In its effort to get users onto IE8, Microsoft might end up alienating its intended audience instead. For starters, Microsoft pushed out IE8 as a critical security patch via AutoUpdate, which caused some users to install the browser when they didn't want it. Plus, the standard settings make IE8 the default browser, as has been Microsoft's custom, so some users not only ended up with a browser they didn't want, that browser became their default.
Then come the issues with IE8 Beta 2 and Windows XP SP3. A Microsoft blog posting about installing IE8 contains a warning that it is possible for users of IE8 Beta 1 and SP3 to get locked into IE8 and SP3 with no ability to uninstall. The only way to avoid the lock-in is to uninstall both IE8 and SP3, then re-install SP3 and install the latest IE8 build.
[ In terms of browser share, IE's overall numbers are dropping as Chrome, Firefox, and Safari pick up steam. ]

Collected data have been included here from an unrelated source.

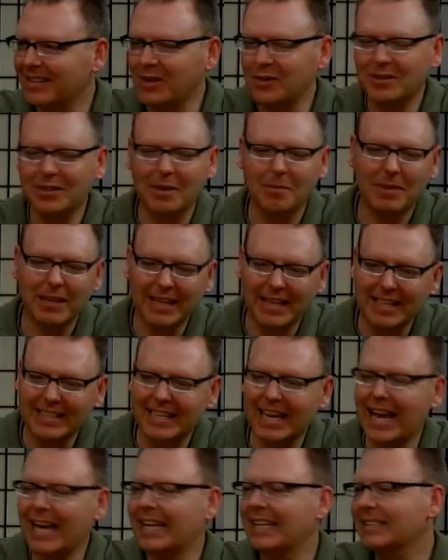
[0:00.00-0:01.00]
Something gets
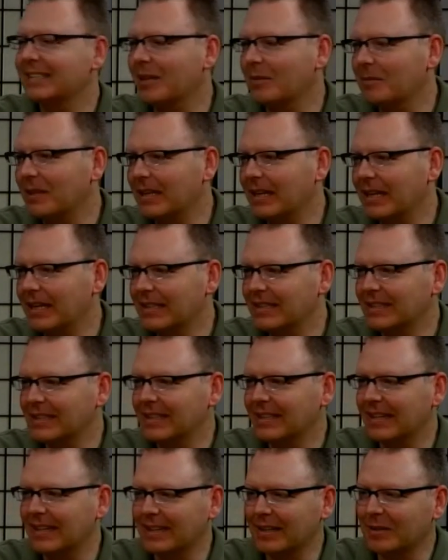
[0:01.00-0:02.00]
added, something gets
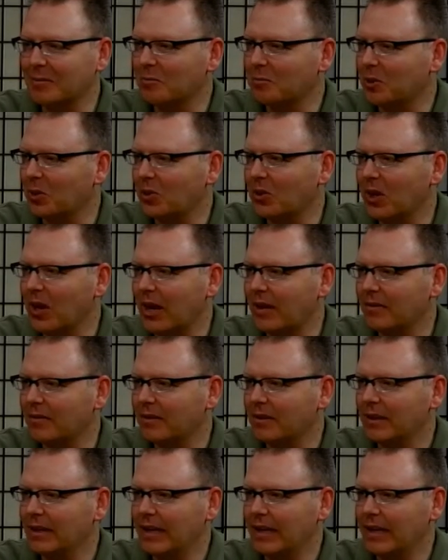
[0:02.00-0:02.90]
pulled off,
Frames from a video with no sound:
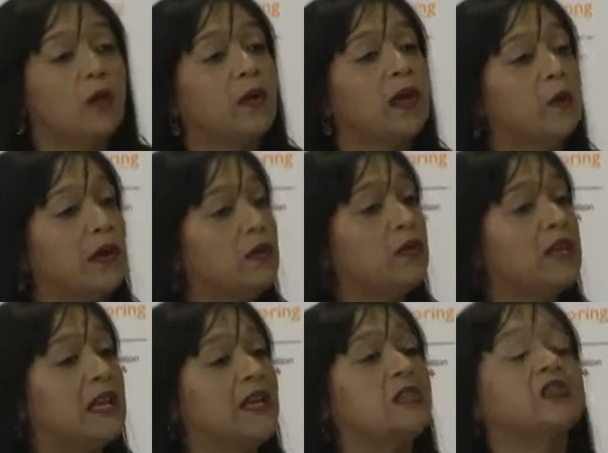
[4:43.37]
When I went to
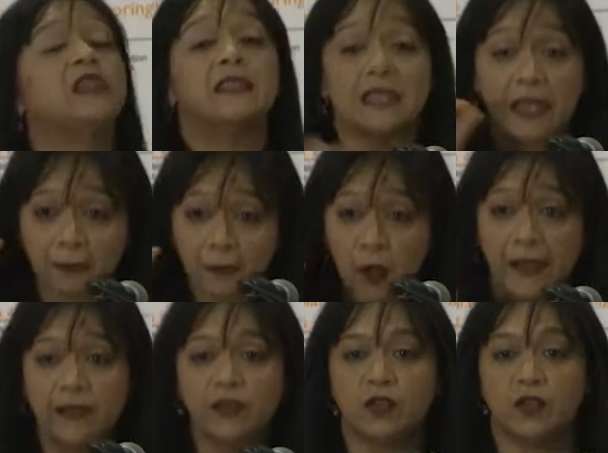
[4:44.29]
the SG and said, I'm
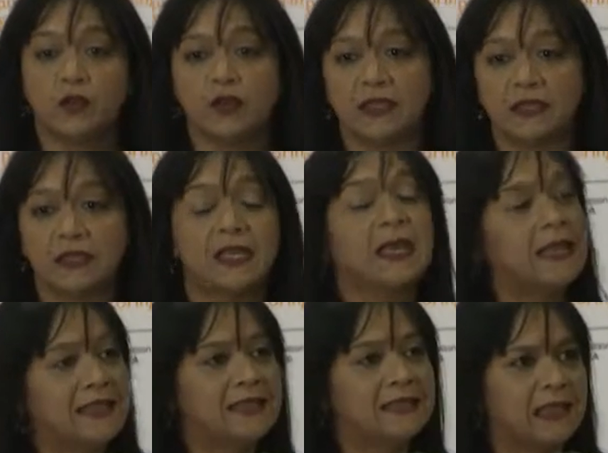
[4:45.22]
going to do this,
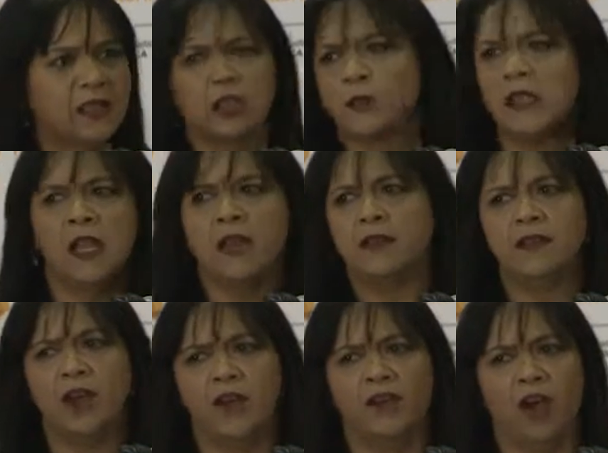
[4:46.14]
he said to me,
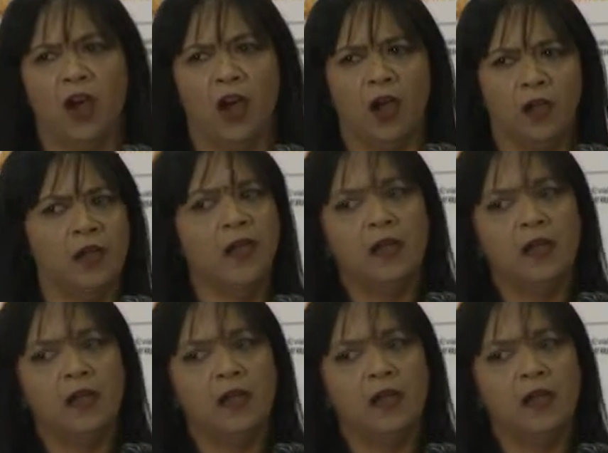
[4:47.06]
never.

Of course, you'd have to know to do that beforehand, and Microsoft's decision to push out IE8 as a critical fix through AutoUpdate can deny people who aren't fully plugged-in with the latest IE developments -- which would be most users -- the opportunity to avoid the IE8/SP3 lock-in. By doing what they're told to do, i.e. keep their software updated and patched, users could find themselves stuck.